Connecticut divers have discovered the wreckage of an experimental submarine built in 1907 and later scuttled in Long Island Sound.

The Defender was found Sunday by a team led by Richard Simon, a commercial diver from Coventry, Connecticut. The submarine was discovered at a depth of over 150 feet (45 meters) off the coast of Old Saybrook, CT.

The 92-foot-long submarine, originally named Lake, was designed and owned by Simon Lake to compete for a US Navy contract. Lake lost that competition and then tried refitting the submarine for minesweeping, salvage, and rescue work, renaming it the Defender. But he never found a buyer. It was a well-known sub and was even visited by aviator Amelia Earhart in 1929.

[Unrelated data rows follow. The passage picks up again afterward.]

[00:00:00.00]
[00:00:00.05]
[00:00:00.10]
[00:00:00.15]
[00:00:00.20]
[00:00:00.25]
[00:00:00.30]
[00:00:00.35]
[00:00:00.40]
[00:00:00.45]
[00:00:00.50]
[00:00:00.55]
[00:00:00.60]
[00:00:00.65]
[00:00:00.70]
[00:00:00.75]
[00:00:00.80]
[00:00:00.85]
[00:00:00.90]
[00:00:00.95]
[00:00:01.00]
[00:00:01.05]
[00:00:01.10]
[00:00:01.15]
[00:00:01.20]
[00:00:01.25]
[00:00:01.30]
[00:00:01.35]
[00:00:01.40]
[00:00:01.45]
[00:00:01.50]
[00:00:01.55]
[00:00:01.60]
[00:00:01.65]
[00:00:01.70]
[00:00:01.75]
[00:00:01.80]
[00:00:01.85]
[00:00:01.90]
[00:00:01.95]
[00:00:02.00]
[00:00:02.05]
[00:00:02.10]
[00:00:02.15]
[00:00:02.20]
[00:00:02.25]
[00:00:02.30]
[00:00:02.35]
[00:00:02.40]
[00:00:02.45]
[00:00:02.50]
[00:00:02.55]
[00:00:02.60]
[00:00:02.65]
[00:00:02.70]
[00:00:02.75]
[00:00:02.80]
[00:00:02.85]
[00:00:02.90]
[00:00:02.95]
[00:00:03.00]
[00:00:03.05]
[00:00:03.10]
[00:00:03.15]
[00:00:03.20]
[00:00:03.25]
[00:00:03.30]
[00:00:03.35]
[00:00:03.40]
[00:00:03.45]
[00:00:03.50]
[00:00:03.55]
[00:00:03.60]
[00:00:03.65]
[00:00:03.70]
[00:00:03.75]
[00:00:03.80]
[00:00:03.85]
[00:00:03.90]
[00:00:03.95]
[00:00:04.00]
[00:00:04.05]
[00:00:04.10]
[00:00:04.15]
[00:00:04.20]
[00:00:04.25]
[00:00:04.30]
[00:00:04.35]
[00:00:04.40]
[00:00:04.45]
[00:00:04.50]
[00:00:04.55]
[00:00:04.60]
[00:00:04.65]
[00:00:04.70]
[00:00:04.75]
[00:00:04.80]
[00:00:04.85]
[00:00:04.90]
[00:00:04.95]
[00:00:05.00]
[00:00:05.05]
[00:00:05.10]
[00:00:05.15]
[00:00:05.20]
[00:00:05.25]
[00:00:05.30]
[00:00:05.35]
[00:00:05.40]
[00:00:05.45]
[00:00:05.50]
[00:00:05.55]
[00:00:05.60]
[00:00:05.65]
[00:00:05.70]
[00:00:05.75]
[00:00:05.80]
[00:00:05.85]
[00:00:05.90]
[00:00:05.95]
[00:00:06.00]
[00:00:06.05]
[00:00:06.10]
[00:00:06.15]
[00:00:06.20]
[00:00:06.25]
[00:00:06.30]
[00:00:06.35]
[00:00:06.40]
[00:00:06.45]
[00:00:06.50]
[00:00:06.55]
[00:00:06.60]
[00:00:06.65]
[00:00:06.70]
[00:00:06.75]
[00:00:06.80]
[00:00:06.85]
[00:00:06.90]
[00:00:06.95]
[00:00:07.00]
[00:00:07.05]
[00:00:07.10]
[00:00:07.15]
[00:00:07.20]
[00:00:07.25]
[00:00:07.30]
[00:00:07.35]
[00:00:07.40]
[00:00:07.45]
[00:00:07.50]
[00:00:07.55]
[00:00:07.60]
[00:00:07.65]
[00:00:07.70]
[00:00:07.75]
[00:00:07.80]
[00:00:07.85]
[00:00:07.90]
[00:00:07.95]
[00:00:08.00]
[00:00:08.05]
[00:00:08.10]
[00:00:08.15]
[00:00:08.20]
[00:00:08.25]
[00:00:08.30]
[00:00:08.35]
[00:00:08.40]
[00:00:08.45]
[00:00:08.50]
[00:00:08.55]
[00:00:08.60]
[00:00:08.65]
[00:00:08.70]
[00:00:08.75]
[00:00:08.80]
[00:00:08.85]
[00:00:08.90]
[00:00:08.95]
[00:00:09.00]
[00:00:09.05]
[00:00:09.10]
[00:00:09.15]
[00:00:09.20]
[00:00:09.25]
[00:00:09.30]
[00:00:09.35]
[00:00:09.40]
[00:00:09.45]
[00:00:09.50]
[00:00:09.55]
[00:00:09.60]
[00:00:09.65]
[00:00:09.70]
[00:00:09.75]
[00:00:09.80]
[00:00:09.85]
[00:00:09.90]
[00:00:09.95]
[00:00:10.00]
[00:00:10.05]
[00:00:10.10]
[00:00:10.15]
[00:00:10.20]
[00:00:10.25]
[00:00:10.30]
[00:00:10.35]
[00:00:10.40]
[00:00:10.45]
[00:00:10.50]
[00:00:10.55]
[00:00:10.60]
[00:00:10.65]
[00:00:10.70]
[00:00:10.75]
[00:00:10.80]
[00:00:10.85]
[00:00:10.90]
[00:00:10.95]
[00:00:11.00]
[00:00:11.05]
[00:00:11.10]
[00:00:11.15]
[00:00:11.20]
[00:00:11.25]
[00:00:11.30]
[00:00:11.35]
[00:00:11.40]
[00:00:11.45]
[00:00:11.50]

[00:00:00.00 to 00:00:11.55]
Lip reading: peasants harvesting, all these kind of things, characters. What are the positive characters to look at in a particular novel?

The submarine spent many years unused, docked in New London before eventually being abandoned on a mud flat near Old Saybrook. It was scuttled by the U.S. Army Corps of Engineers in 1946, but the corps never disclosed where.

AP quotes Richard Simon saying that it was clear when his team found the wreckage that it was indeed the Defender. The length, the size and shape of protrusions on the submarine’s distinct keel, and the shape and location of diving planes characteristic of Lake-built vessels, all helped identify it, he said.

Simon Lake was an American mechanical engineer and naval architect who obtained over two hundred patents for advances in naval design and competed with John Philip Holland to build the first submarines for the United States Navy. He also designed submarines for the navies of Austro-Hungary, Germany, and Russia. 

In 1912, he founded the Lake Torpedo Boat Company in Bridgeport, Connecticut, which built 26 submarines for the United States Navy during and after World War I. Lake’s first submarine for the U.S. Navy, USS G-1 (SS-19½), set a depth record of 256 feet (78 meters) in November 1912.